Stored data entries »
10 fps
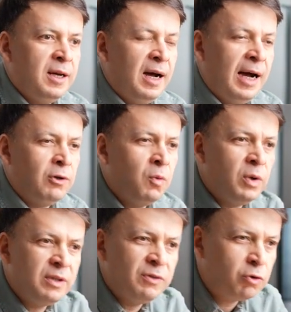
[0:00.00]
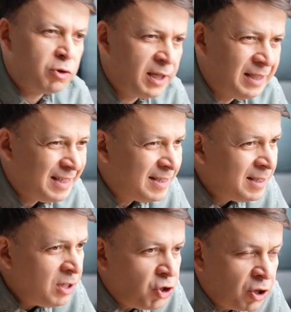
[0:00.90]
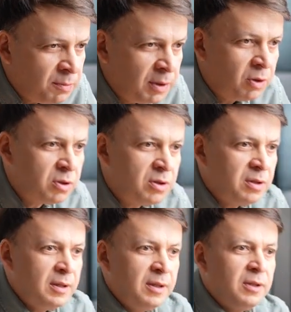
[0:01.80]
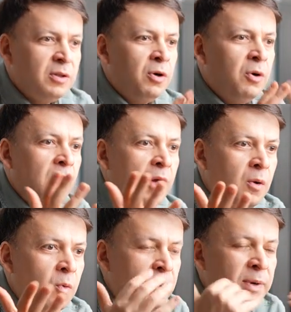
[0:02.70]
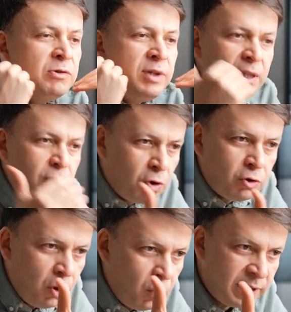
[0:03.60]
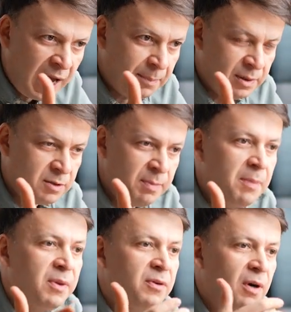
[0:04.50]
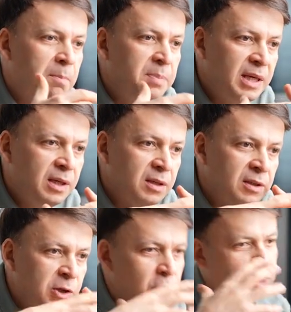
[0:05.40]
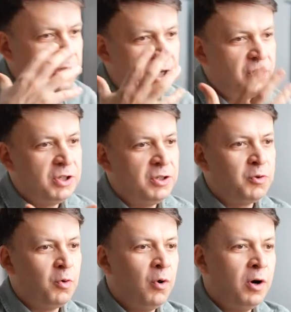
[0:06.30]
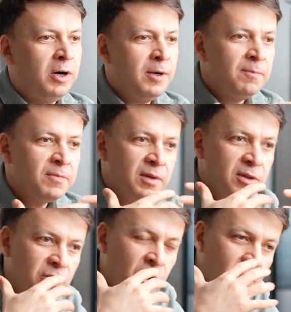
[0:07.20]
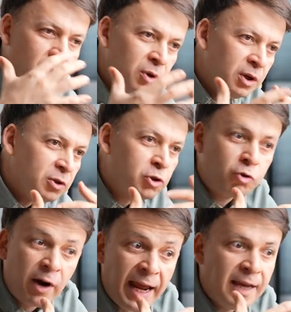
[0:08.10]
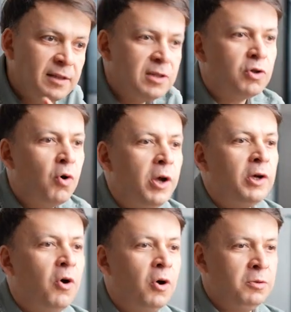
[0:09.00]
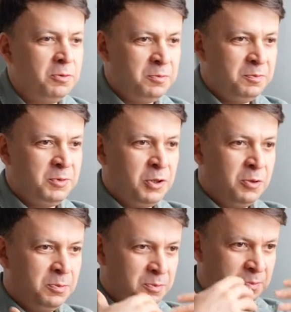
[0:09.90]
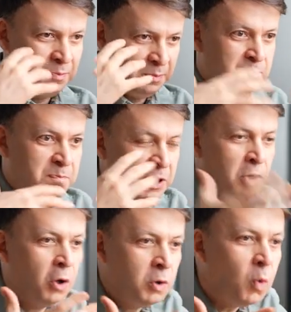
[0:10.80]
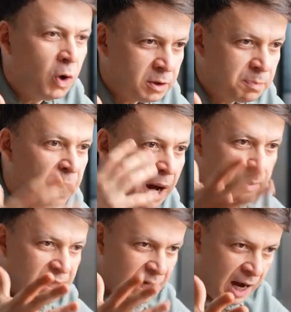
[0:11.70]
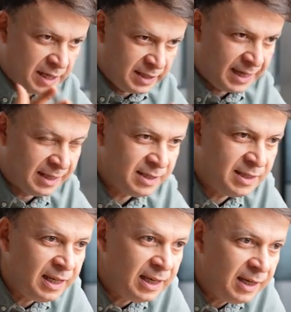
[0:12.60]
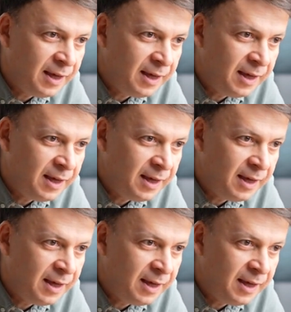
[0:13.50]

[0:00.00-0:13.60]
I don't want even to say decision, because, you know, we really don't know what happens. Maybe there are big negotiations, or, you know, trade is going on, you know, beyond what public eyes can see.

AIM OF THE EXERCISE »
Produce an exact reprint of the entries, dropping the images.

RESPONSE TO THIS EXERCISE »
10 fps
[0:00.00]
[0:00.90]
[0:01.80]
[0:02.70]
[0:03.60]
[0:04.50]
[0:05.40]
[0:06.30]
[0:07.20]
[0:08.10]
[0:09.00]
[0:09.90]
[0:10.80]
[0:11.70]
[0:12.60]
[0:13.50]

[0:00.00-0:13.60]
I don't want even to say decision, because, you know, we really don't know what happens. Maybe there are big negotiations, or, you know, trade is going on, you know, beyond what public eyes can see.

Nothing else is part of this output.